WORK REQUEST: In the copy, keep every record exact and leave out all images.

DATASET ENTRIES:
· · · · ·

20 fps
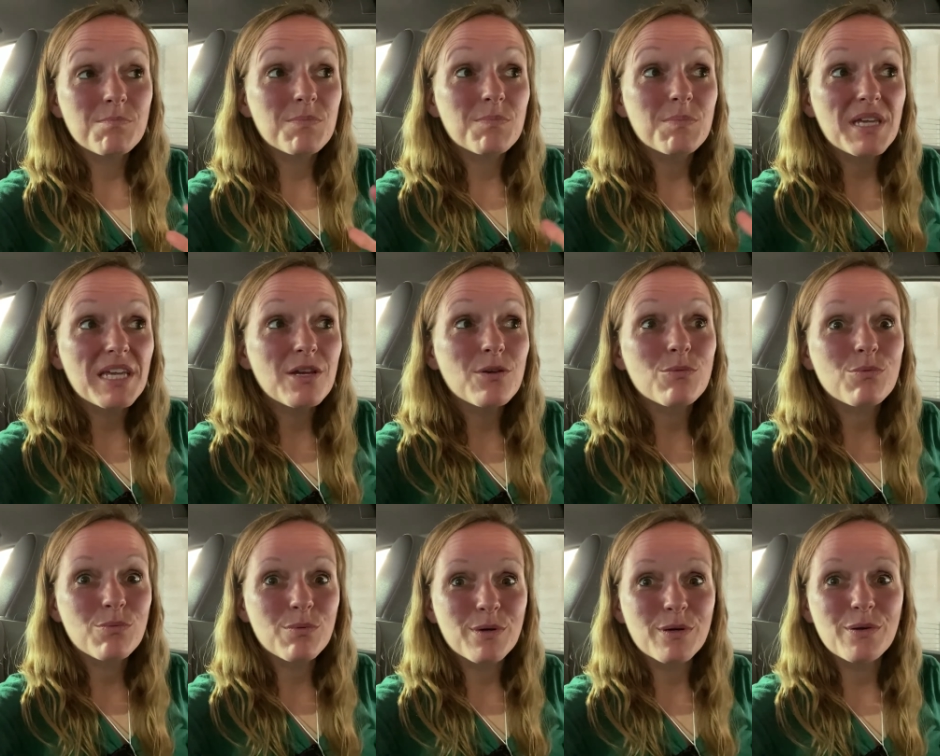big
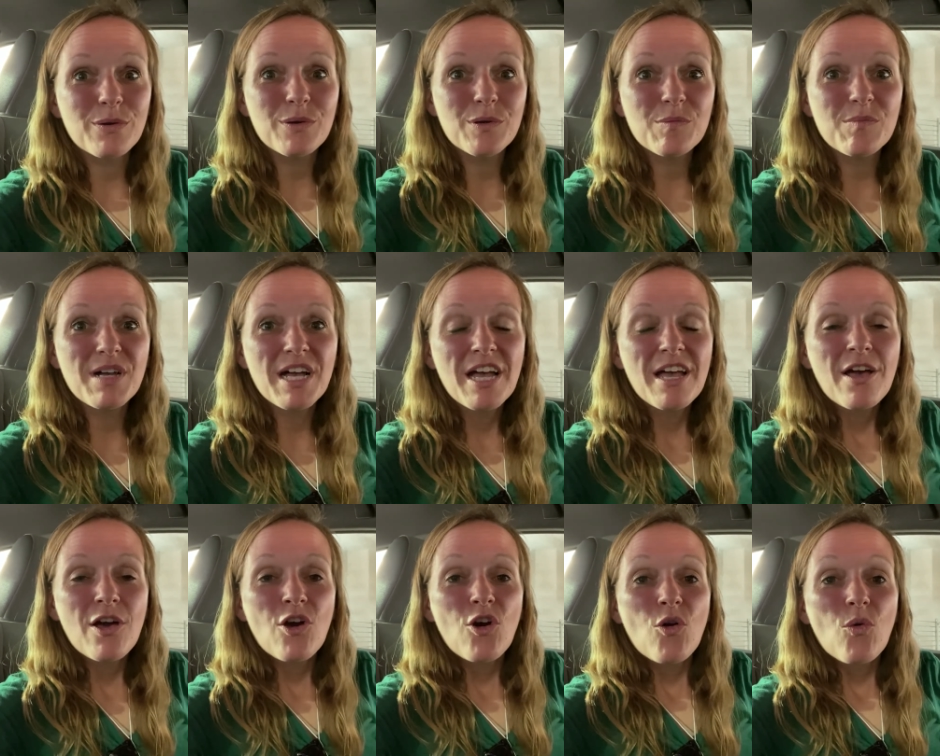room
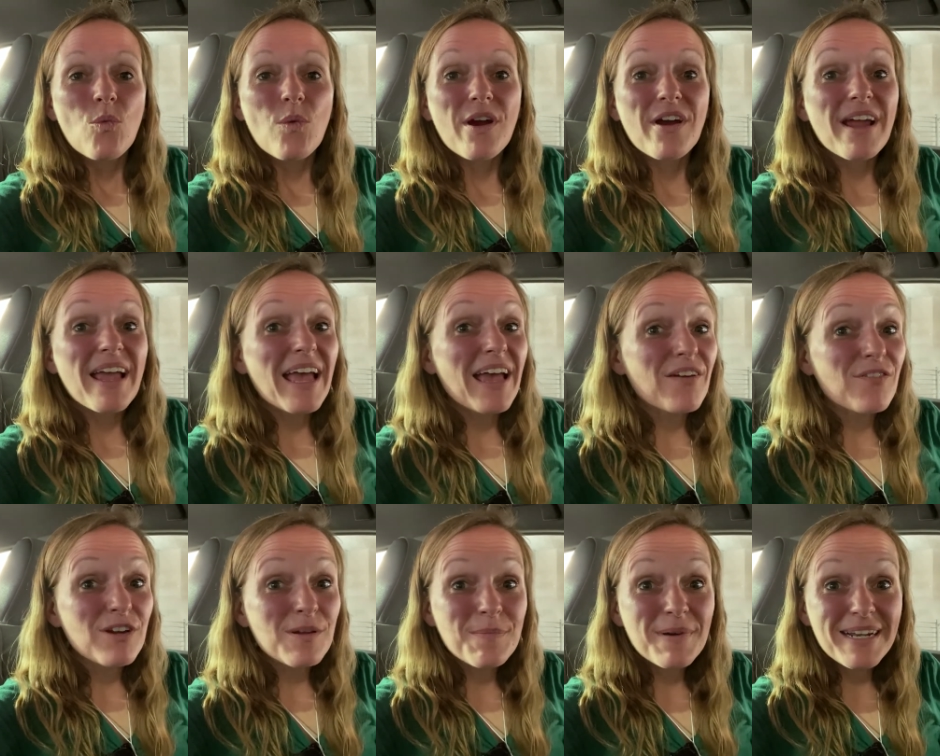where
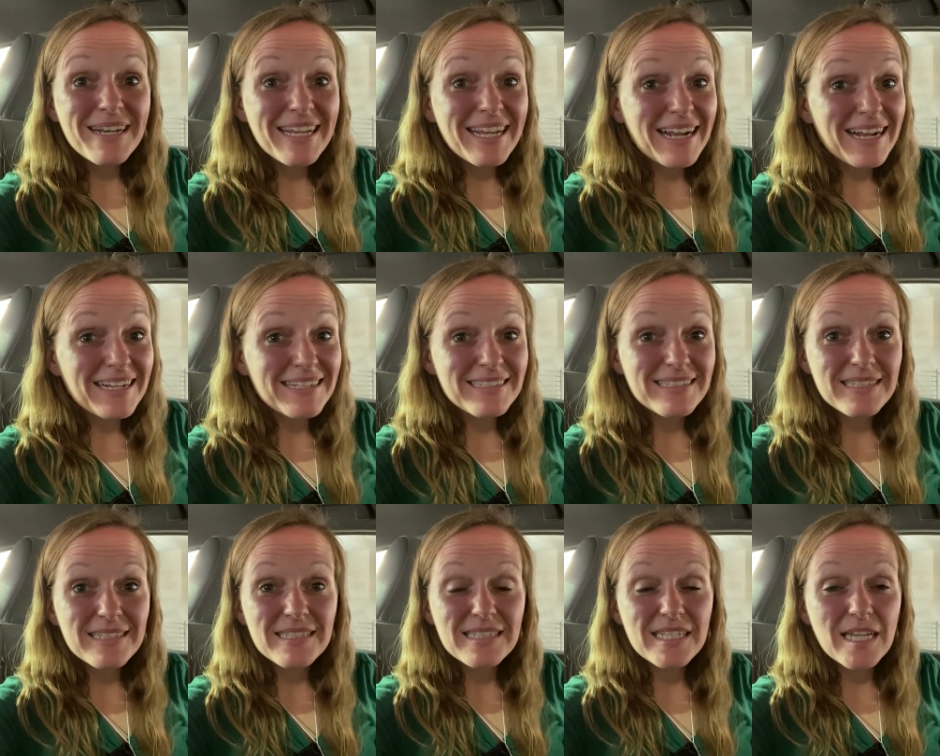everybody
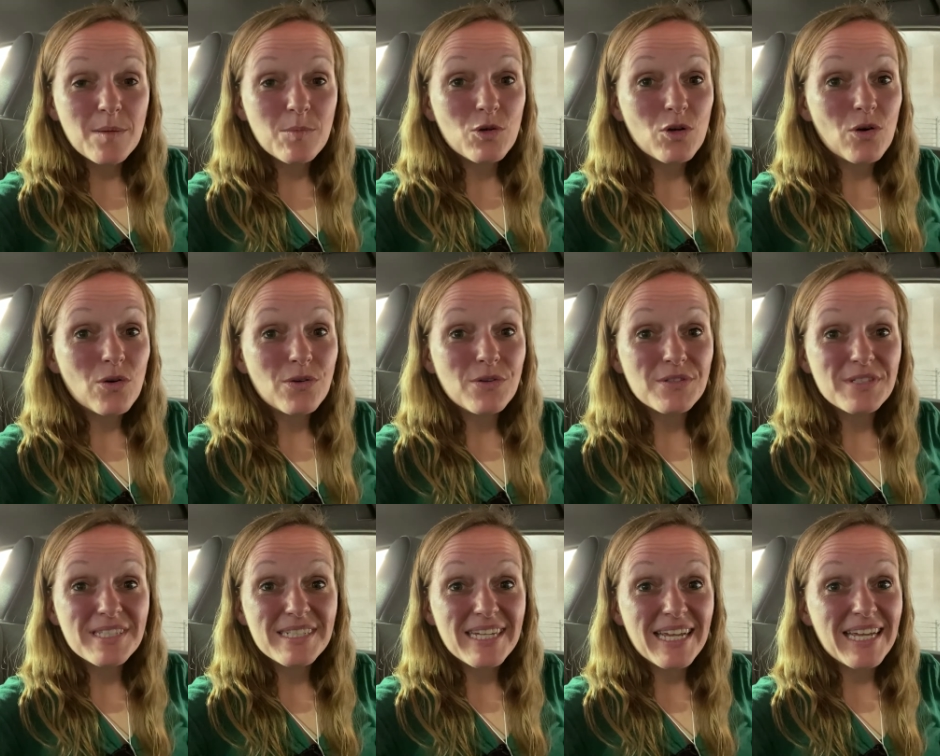has the same
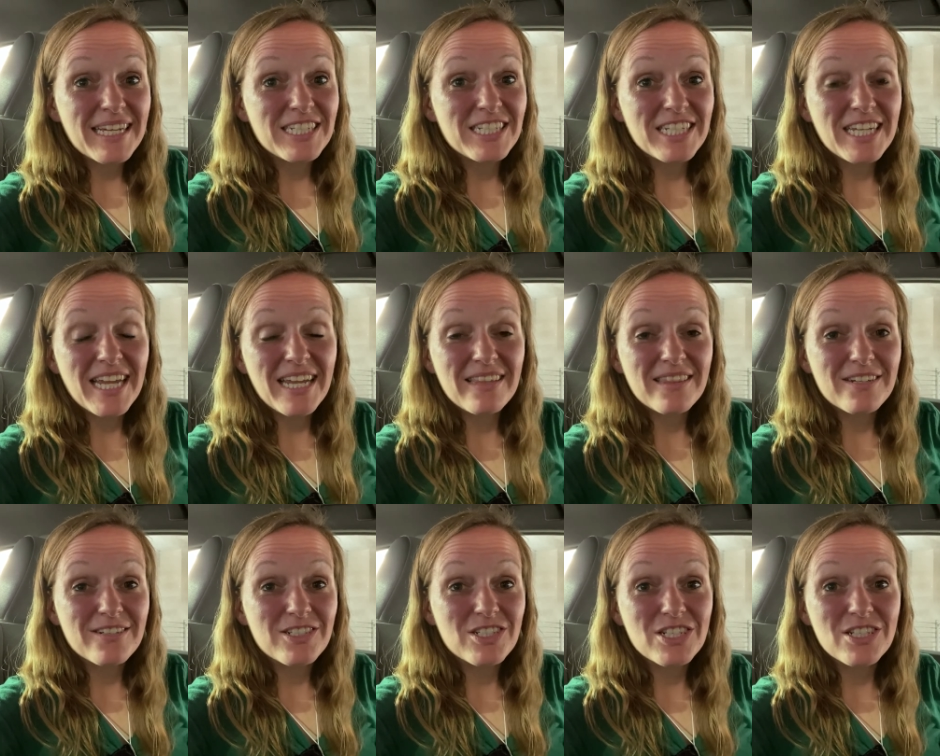goals to
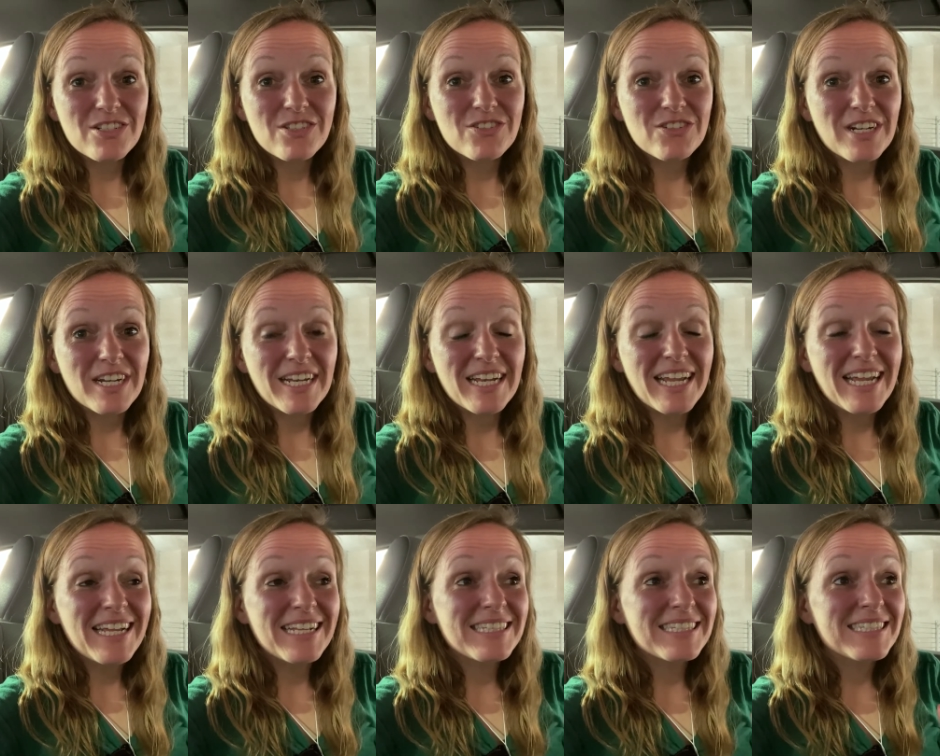educate their
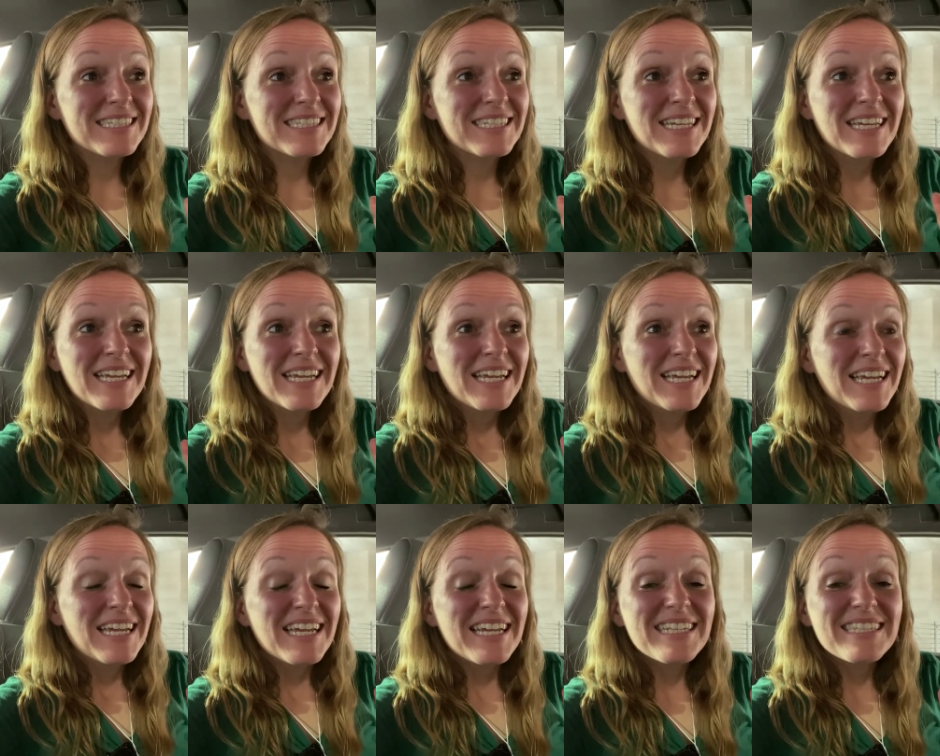children. It's
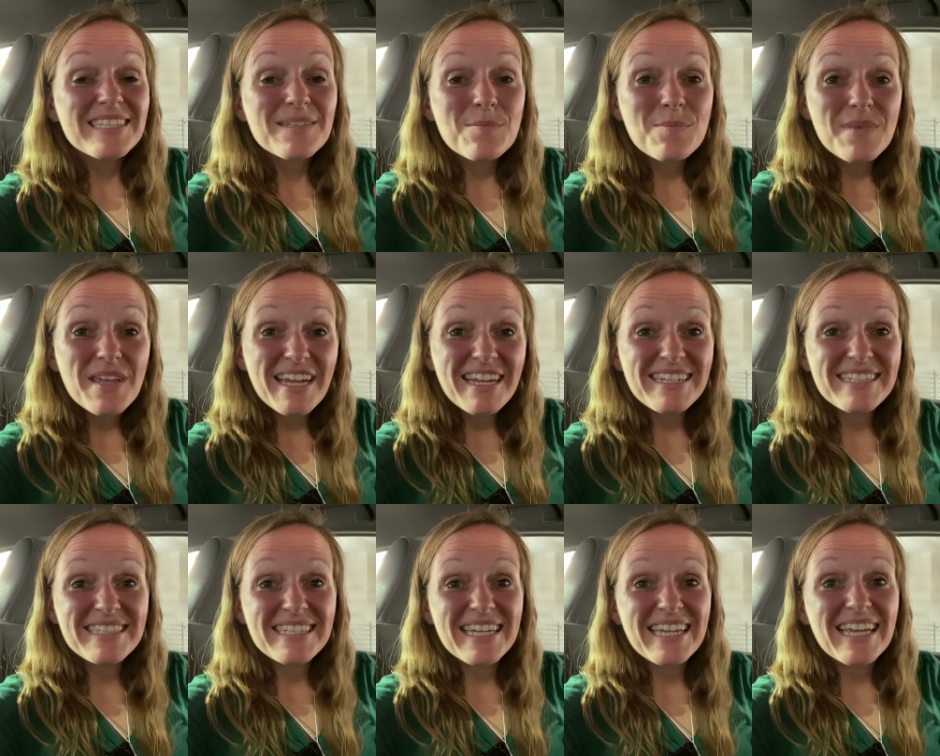it's
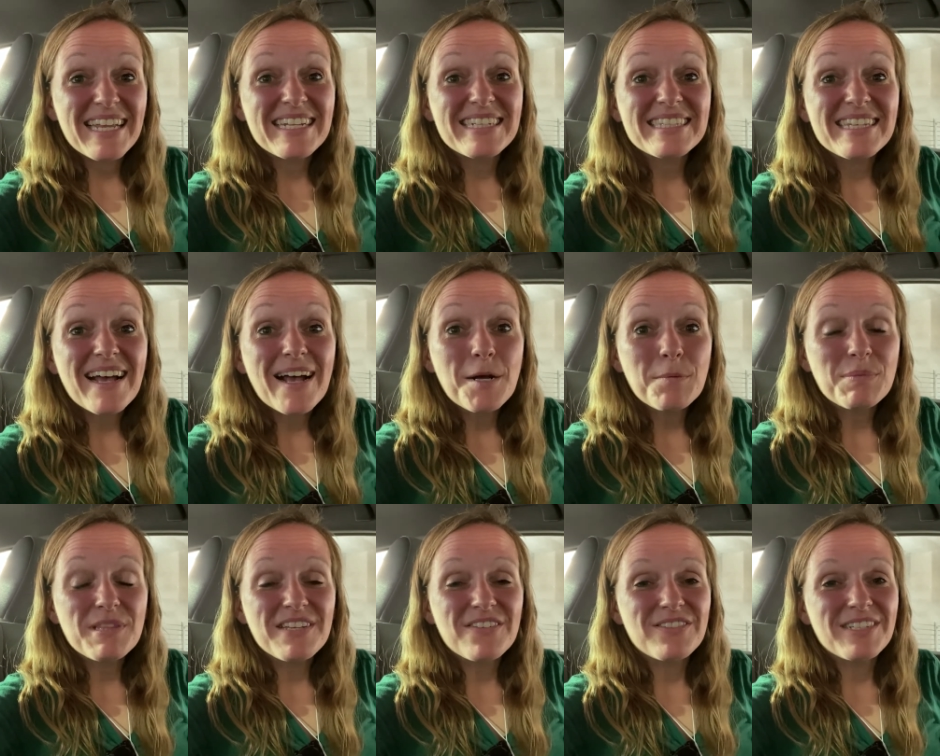amazing and it's
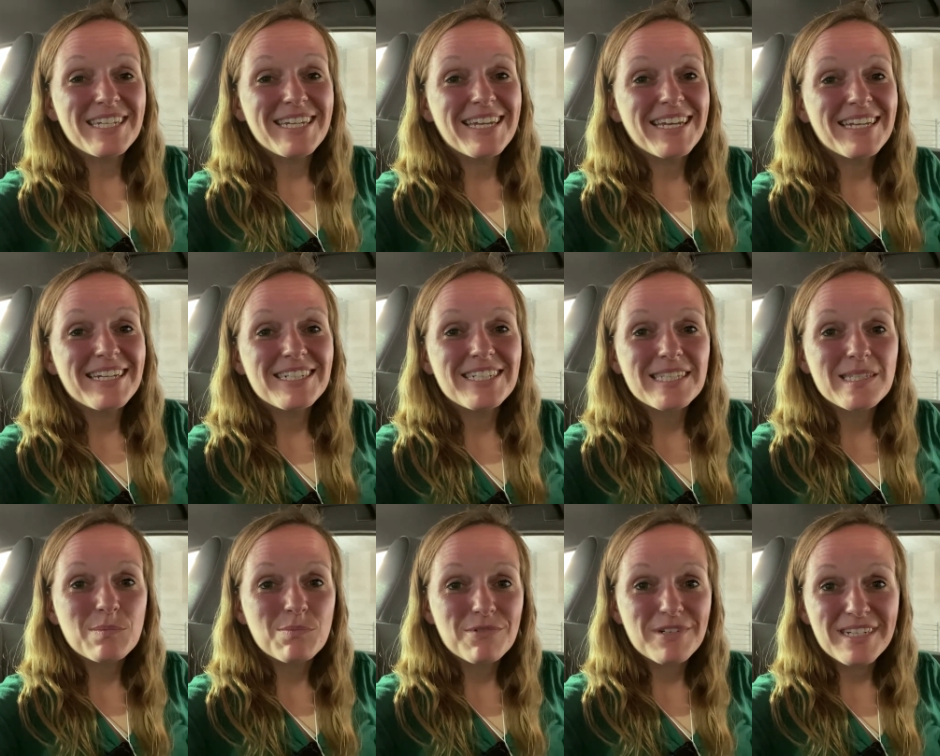uplifting and it
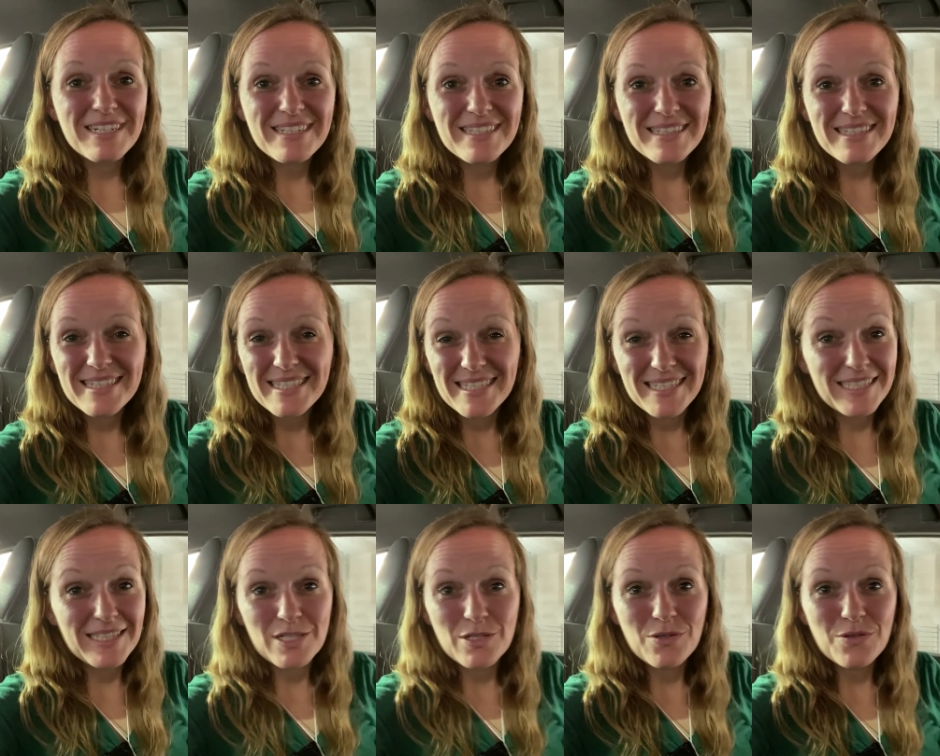just breathes
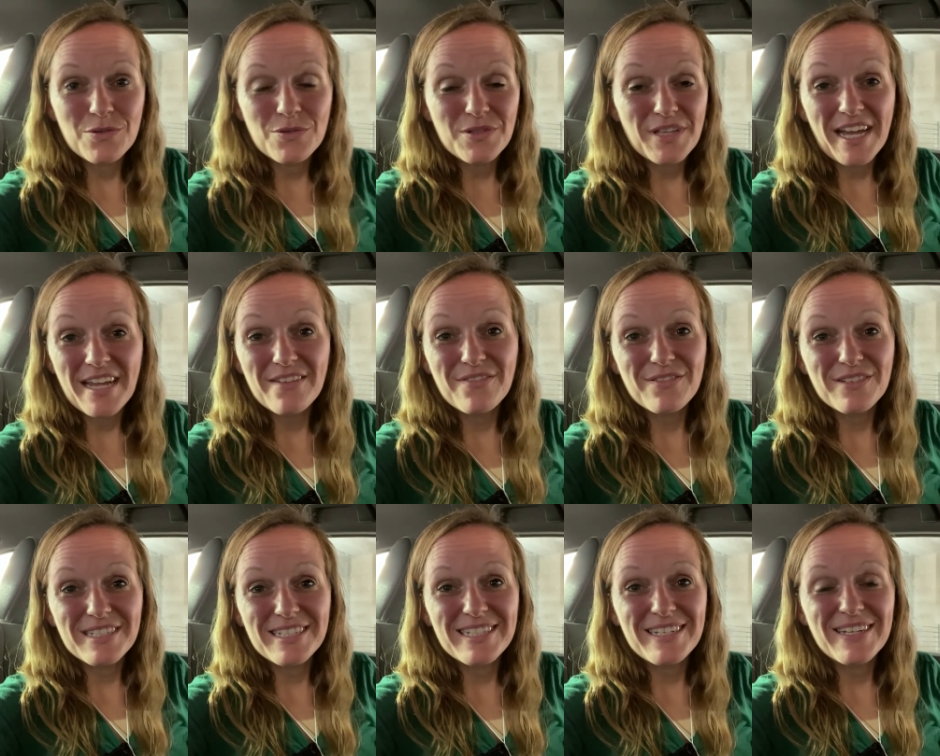this new
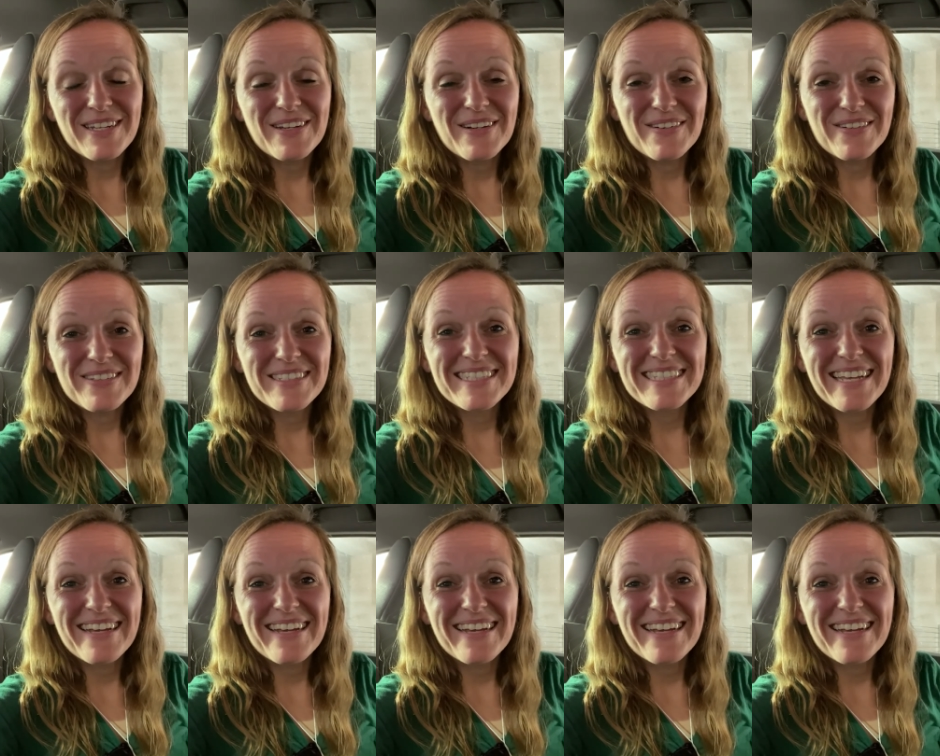life into you.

· · · · ·

RESPONSE BOX:
20 fps
big
room
where
everybody
has the same
goals to
educate their
children. It's
it's
amazing and it's
uplifting and it
just breathes
this new
life into you.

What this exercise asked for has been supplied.